- **Assignment**:
Transcribe the records exactly. Pictures do not belong in the transcription.

Top of Data to process

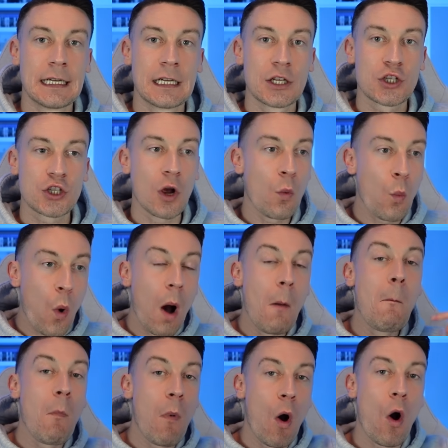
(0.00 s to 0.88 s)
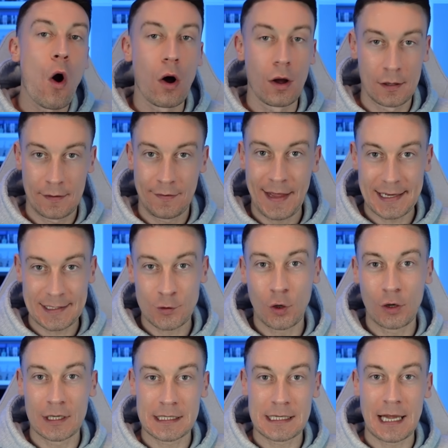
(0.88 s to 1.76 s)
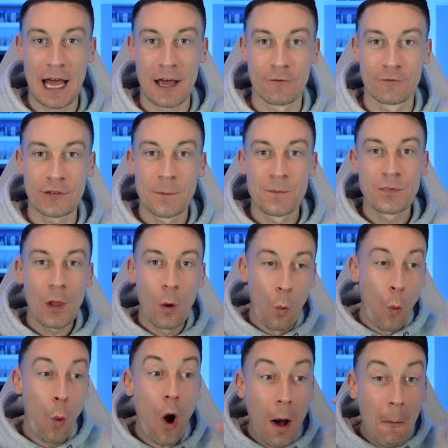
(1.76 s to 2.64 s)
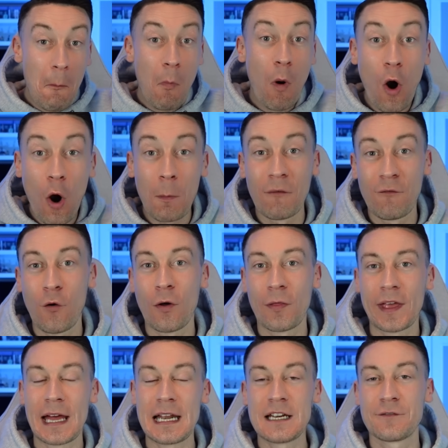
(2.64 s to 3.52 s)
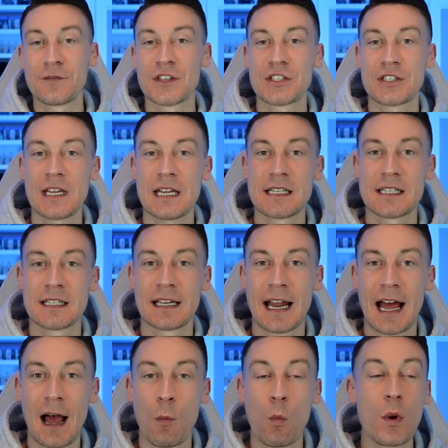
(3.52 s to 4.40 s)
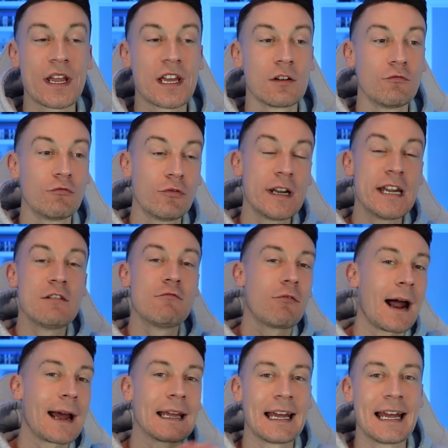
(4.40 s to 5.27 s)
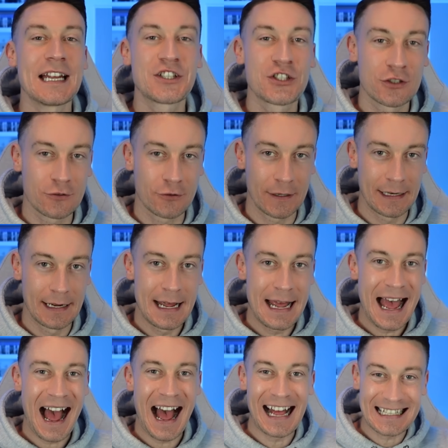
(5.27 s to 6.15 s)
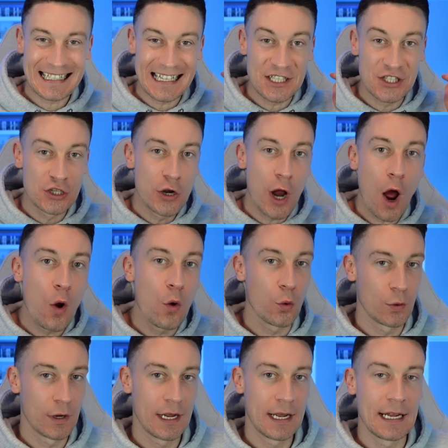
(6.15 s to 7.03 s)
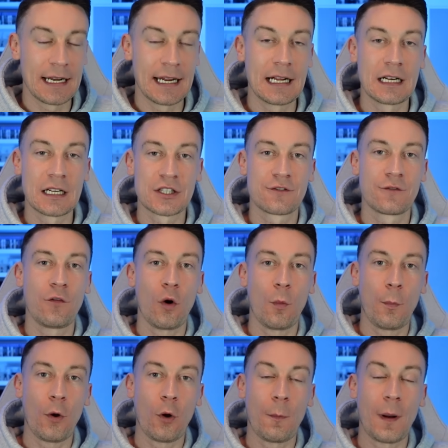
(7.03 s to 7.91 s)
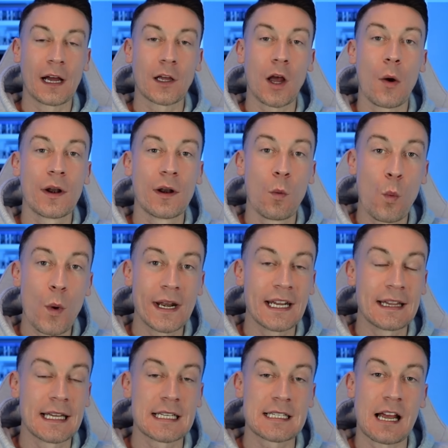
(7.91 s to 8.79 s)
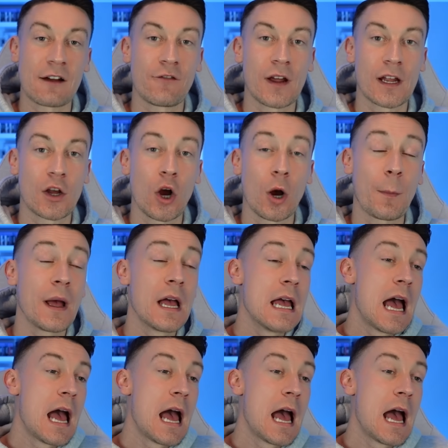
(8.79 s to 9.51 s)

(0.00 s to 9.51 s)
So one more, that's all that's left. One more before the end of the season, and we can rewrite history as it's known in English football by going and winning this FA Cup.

Bottom of Data to process

- **Expected answer**:
(0.00 s to 0.88 s)
(0.88 s to 1.76 s)
(1.76 s to 2.64 s)
(2.64 s to 3.52 s)
(3.52 s to 4.40 s)
(4.40 s to 5.27 s)
(5.27 s to 6.15 s)
(6.15 s to 7.03 s)
(7.03 s to 7.91 s)
(7.91 s to 8.79 s)
(8.79 s to 9.51 s)

(0.00 s to 9.51 s)
So one more, that's all that's left. One more before the end of the season, and we can rewrite history as it's known in English football by going and winning this FA Cup.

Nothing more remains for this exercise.